What needs to be done -> Without any pictures, output the records exactly as they are.

Supplied data ->
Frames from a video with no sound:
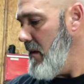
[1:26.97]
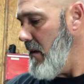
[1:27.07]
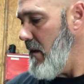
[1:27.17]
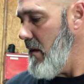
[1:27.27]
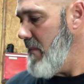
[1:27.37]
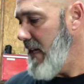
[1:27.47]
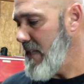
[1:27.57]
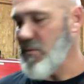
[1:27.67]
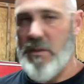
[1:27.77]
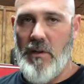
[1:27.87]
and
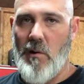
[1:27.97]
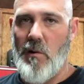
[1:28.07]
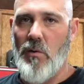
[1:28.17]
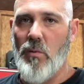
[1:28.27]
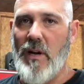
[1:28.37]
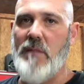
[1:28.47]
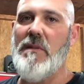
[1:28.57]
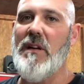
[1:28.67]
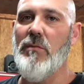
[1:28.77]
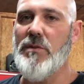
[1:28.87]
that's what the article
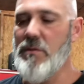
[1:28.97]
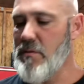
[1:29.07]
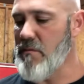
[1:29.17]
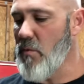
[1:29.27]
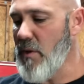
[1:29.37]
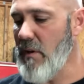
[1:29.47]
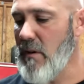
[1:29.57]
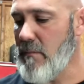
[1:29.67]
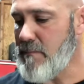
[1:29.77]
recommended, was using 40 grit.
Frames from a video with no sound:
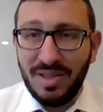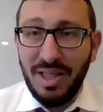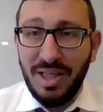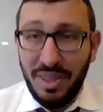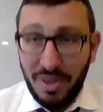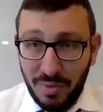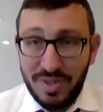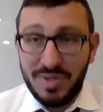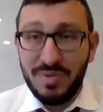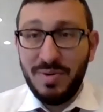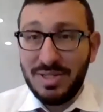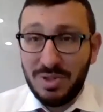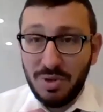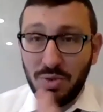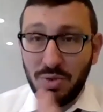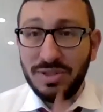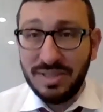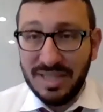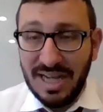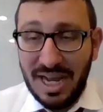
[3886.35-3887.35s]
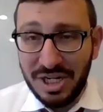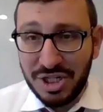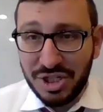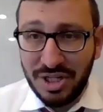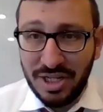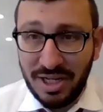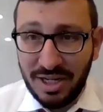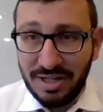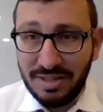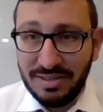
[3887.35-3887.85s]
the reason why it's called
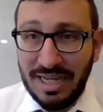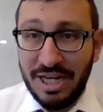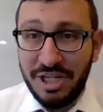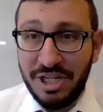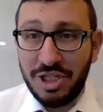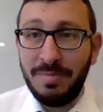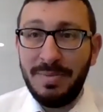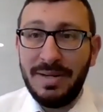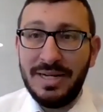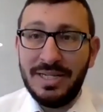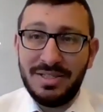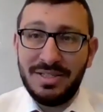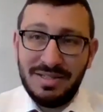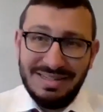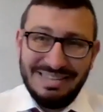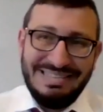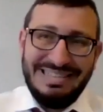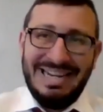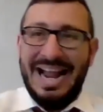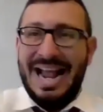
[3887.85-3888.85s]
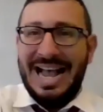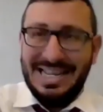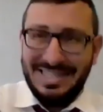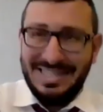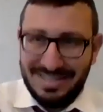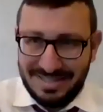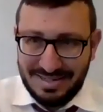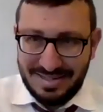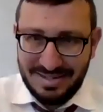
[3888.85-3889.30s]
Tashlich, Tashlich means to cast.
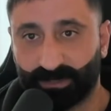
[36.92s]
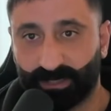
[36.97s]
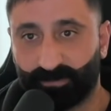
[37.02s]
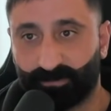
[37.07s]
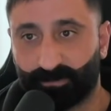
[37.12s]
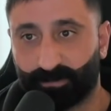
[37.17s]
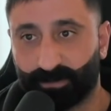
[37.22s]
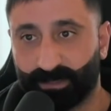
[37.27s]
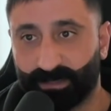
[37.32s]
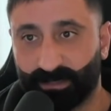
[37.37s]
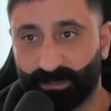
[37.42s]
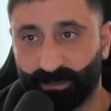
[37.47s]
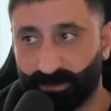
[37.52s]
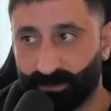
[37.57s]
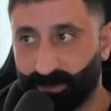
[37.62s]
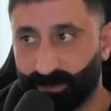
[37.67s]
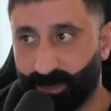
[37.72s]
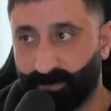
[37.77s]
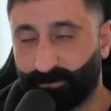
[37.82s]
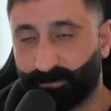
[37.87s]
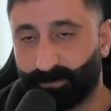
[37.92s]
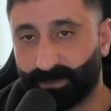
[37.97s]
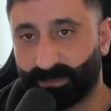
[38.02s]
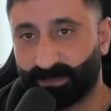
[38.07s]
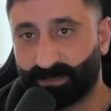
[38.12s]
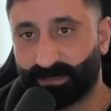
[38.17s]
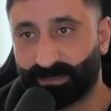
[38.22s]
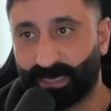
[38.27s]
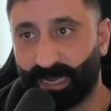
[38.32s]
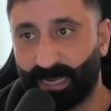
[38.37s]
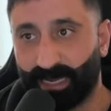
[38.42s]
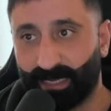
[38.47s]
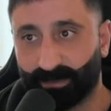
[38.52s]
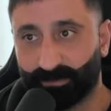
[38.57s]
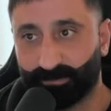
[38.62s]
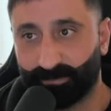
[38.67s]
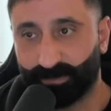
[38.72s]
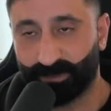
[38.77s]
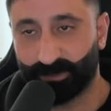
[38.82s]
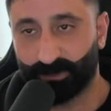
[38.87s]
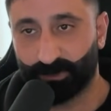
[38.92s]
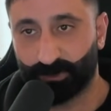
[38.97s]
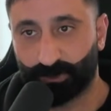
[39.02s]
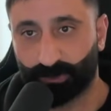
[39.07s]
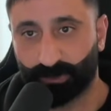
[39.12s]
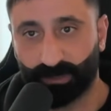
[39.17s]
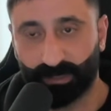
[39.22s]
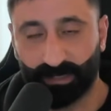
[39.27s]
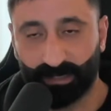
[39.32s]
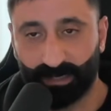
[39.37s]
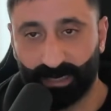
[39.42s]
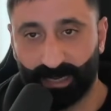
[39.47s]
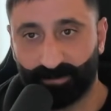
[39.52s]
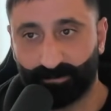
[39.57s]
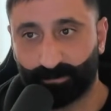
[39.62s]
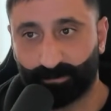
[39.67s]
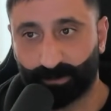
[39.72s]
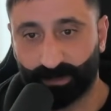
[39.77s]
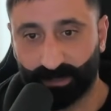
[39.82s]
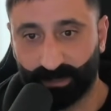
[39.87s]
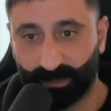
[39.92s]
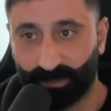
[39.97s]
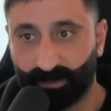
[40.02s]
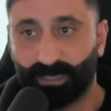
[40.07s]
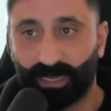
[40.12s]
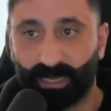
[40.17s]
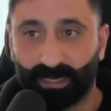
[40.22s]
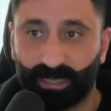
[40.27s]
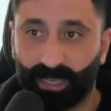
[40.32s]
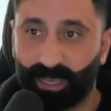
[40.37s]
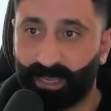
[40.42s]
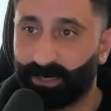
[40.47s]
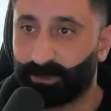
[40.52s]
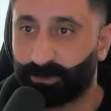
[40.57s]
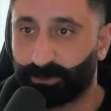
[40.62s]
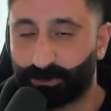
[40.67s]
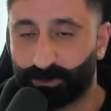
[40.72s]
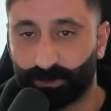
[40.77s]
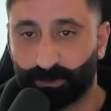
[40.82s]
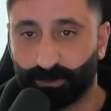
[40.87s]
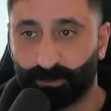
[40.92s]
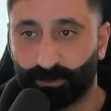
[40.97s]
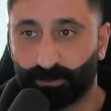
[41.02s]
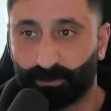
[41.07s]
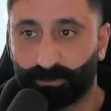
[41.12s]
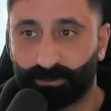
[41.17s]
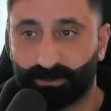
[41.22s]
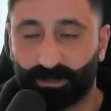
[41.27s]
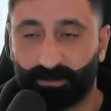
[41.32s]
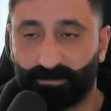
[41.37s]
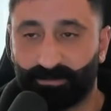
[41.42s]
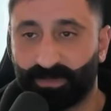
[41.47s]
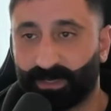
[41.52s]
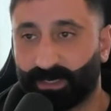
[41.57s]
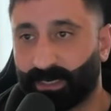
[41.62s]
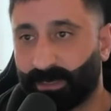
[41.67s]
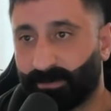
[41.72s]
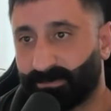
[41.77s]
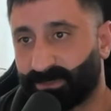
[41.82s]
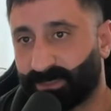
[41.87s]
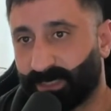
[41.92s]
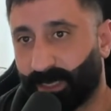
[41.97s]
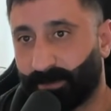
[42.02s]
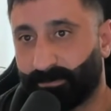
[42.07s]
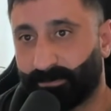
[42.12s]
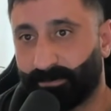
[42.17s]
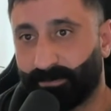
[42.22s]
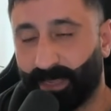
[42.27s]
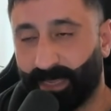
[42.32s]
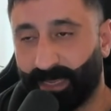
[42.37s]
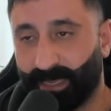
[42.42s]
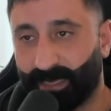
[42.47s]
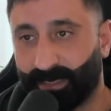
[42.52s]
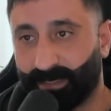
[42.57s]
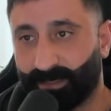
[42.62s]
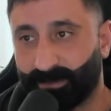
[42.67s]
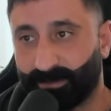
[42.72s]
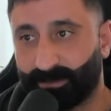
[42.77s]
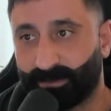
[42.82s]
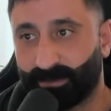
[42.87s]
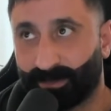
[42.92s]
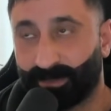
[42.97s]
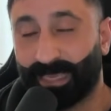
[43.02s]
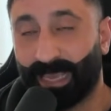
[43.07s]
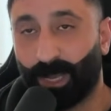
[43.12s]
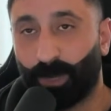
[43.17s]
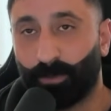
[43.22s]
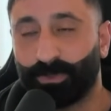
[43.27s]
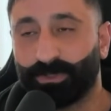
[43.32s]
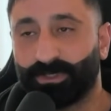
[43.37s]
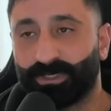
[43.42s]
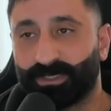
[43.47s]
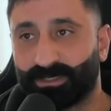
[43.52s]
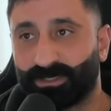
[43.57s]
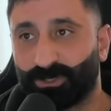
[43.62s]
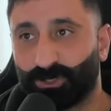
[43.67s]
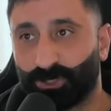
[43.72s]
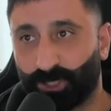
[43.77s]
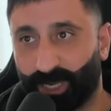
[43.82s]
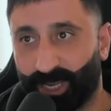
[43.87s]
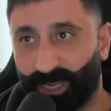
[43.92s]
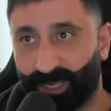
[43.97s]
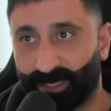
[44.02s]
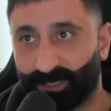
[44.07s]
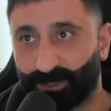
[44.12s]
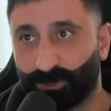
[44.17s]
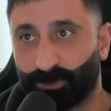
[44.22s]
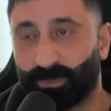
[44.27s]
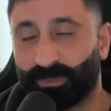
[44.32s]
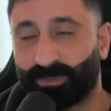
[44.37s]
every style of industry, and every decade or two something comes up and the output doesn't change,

Output ->
Frames from a video with no sound:
[1:26.97]
[1:27.07]
[1:27.17]
[1:27.27]
[1:27.37]
[1:27.47]
[1:27.57]
[1:27.67]
[1:27.77]
[1:27.87]
and
[1:27.97]
[1:28.07]
[1:28.17]
[1:28.27]
[1:28.37]
[1:28.47]
[1:28.57]
[1:28.67]
[1:28.77]
[1:28.87]
that's what the article
[1:28.97]
[1:29.07]
[1:29.17]
[1:29.27]
[1:29.37]
[1:29.47]
[1:29.57]
[1:29.67]
[1:29.77]
recommended, was using 40 grit.
Frames from a video with no sound:
[3886.35-3887.35s]
[3887.35-3887.85s]
the reason why it's called
[3887.85-3888.85s]
[3888.85-3889.30s]
Tashlich, Tashlich means to cast.
[36.92s]
[36.97s]
[37.02s]
[37.07s]
[37.12s]
[37.17s]
[37.22s]
[37.27s]
[37.32s]
[37.37s]
[37.42s]
[37.47s]
[37.52s]
[37.57s]
[37.62s]
[37.67s]
[37.72s]
[37.77s]
[37.82s]
[37.87s]
[37.92s]
[37.97s]
[38.02s]
[38.07s]
[38.12s]
[38.17s]
[38.22s]
[38.27s]
[38.32s]
[38.37s]
[38.42s]
[38.47s]
[38.52s]
[38.57s]
[38.62s]
[38.67s]
[38.72s]
[38.77s]
[38.82s]
[38.87s]
[38.92s]
[38.97s]
[39.02s]
[39.07s]
[39.12s]
[39.17s]
[39.22s]
[39.27s]
[39.32s]
[39.37s]
[39.42s]
[39.47s]
[39.52s]
[39.57s]
[39.62s]
[39.67s]
[39.72s]
[39.77s]
[39.82s]
[39.87s]
[39.92s]
[39.97s]
[40.02s]
[40.07s]
[40.12s]
[40.17s]
[40.22s]
[40.27s]
[40.32s]
[40.37s]
[40.42s]
[40.47s]
[40.52s]
[40.57s]
[40.62s]
[40.67s]
[40.72s]
[40.77s]
[40.82s]
[40.87s]
[40.92s]
[40.97s]
[41.02s]
[41.07s]
[41.12s]
[41.17s]
[41.22s]
[41.27s]
[41.32s]
[41.37s]
[41.42s]
[41.47s]
[41.52s]
[41.57s]
[41.62s]
[41.67s]
[41.72s]
[41.77s]
[41.82s]
[41.87s]
[41.92s]
[41.97s]
[42.02s]
[42.07s]
[42.12s]
[42.17s]
[42.22s]
[42.27s]
[42.32s]
[42.37s]
[42.42s]
[42.47s]
[42.52s]
[42.57s]
[42.62s]
[42.67s]
[42.72s]
[42.77s]
[42.82s]
[42.87s]
[42.92s]
[42.97s]
[43.02s]
[43.07s]
[43.12s]
[43.17s]
[43.22s]
[43.27s]
[43.32s]
[43.37s]
[43.42s]
[43.47s]
[43.52s]
[43.57s]
[43.62s]
[43.67s]
[43.72s]
[43.77s]
[43.82s]
[43.87s]
[43.92s]
[43.97s]
[44.02s]
[44.07s]
[44.12s]
[44.17s]
[44.22s]
[44.27s]
[44.32s]
[44.37s]
every style of industry, and every decade or two something comes up and the output doesn't change,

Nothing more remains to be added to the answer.